Work task: For this exercise, return all the data word for word, with images left out.

Input:
▶
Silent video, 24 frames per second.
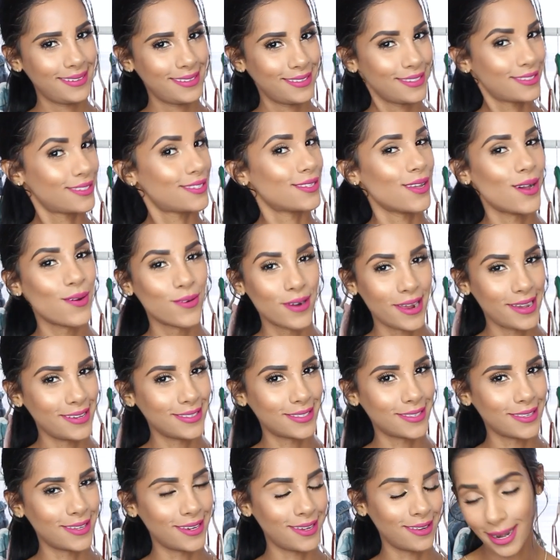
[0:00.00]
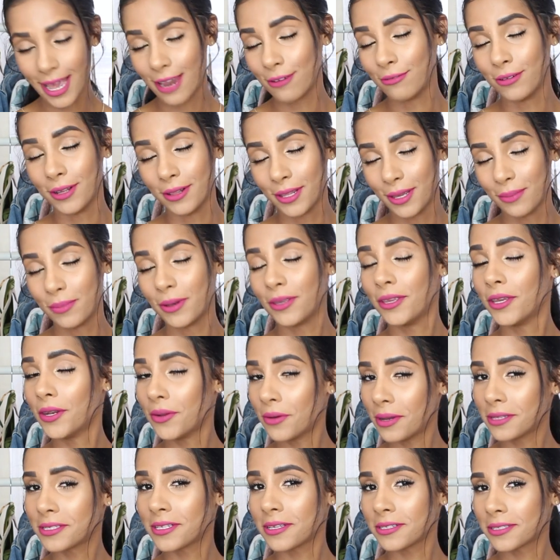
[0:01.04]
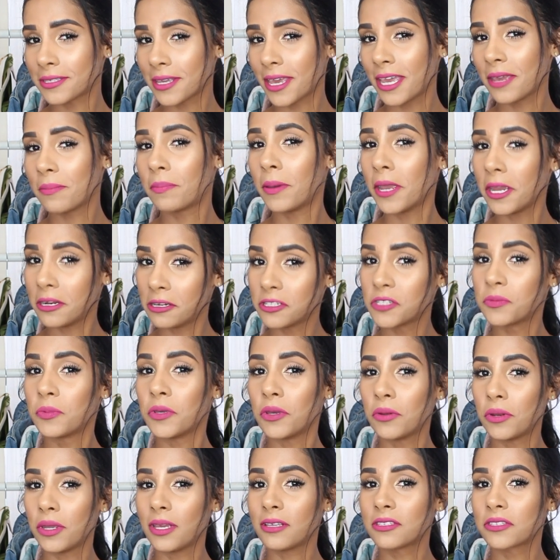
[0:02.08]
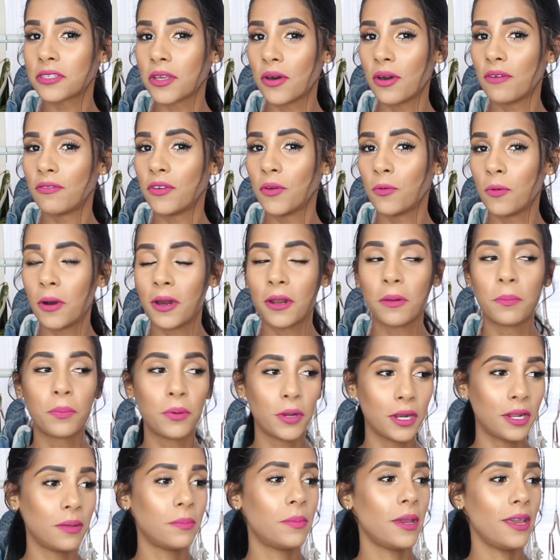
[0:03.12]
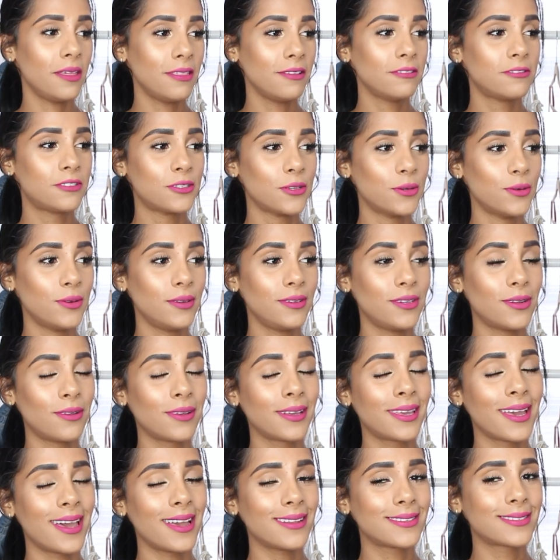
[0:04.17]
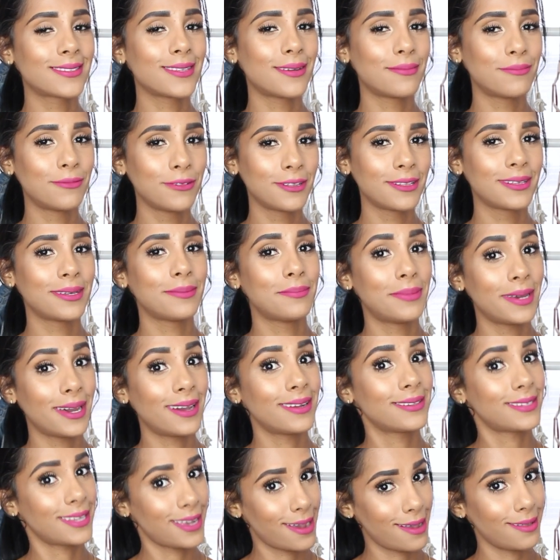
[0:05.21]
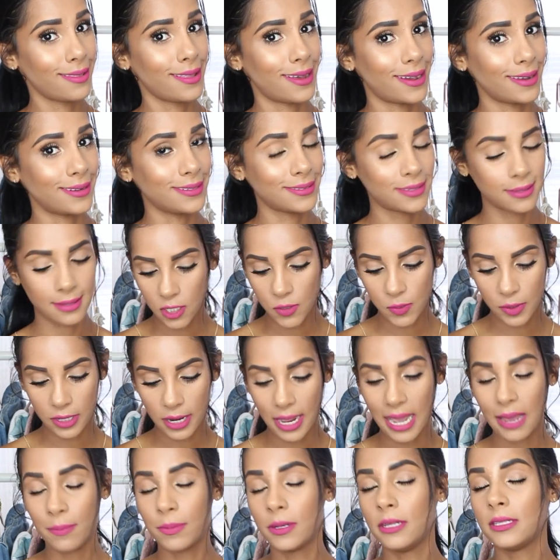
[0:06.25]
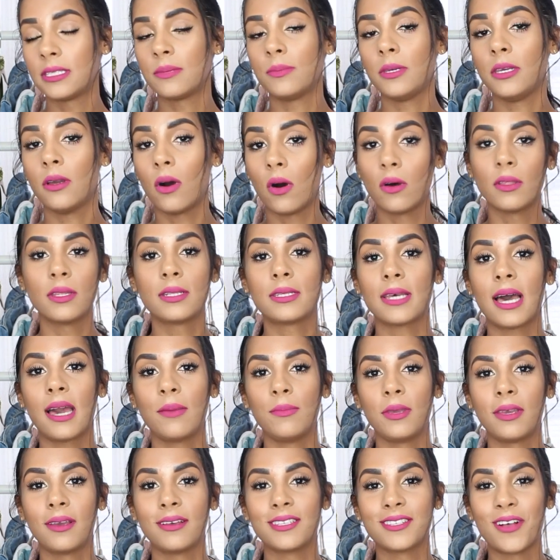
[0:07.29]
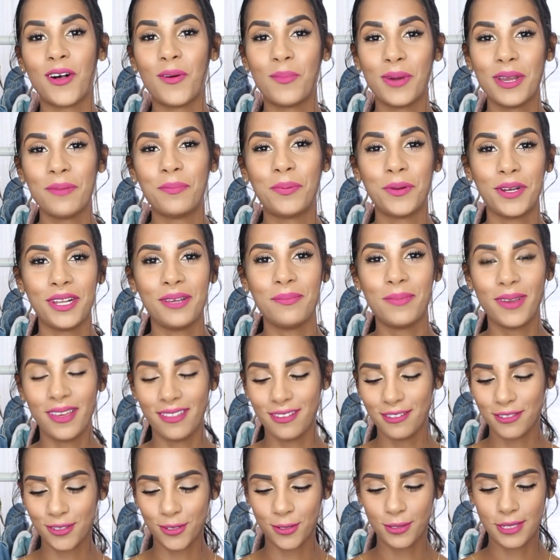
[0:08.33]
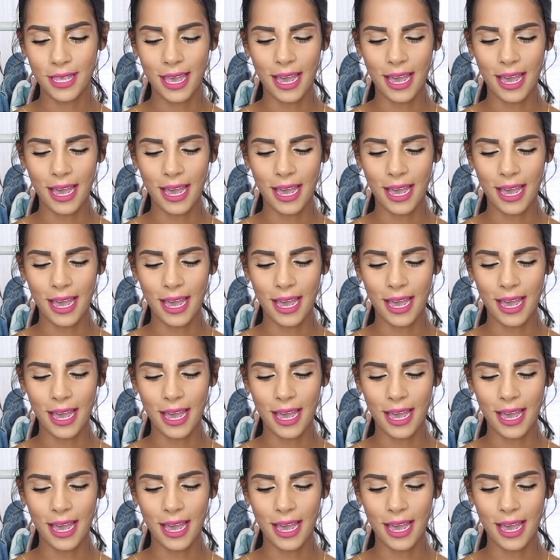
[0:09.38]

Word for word: so nicely. Not really, but you know as they say, pain is beauty, so if you want a pretty bathing suit, you'll get some really bad tan lines. It's been happening to me all the time because all my pretty bathing suits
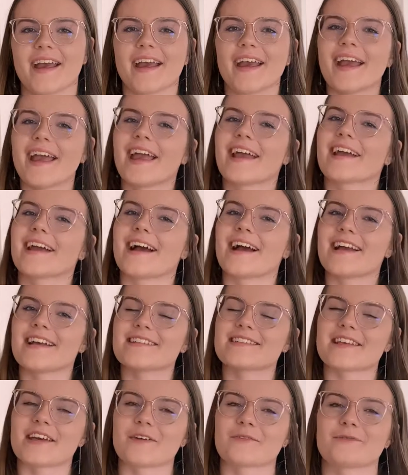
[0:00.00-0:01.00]
Hey
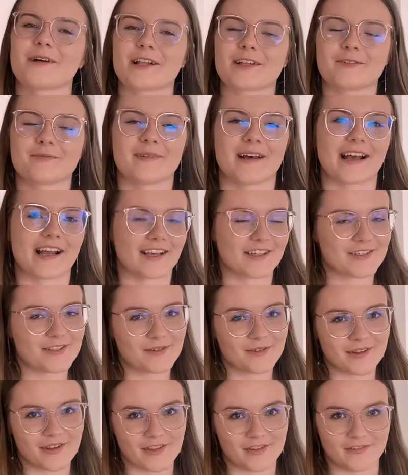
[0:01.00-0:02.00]
guys, and welcome back
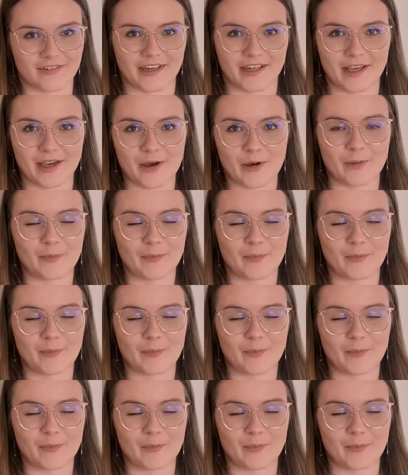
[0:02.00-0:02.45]
to another video.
◀
Written answer:
Silent video, 24 frames per second.
[0:00.00]
[0:01.04]
[0:02.08]
[0:03.12]
[0:04.17]
[0:05.21]
[0:06.25]
[0:07.29]
[0:08.33]
[0:09.38]

Word for word: so nicely. Not really, but you know as they say, pain is beauty, so if you want a pretty bathing suit, you'll get some really bad tan lines. It's been happening to me all the time because all my pretty bathing suits
[0:00.00-0:01.00]
Hey
[0:01.00-0:02.00]
guys, and welcome back
[0:02.00-0:02.45]
to another video.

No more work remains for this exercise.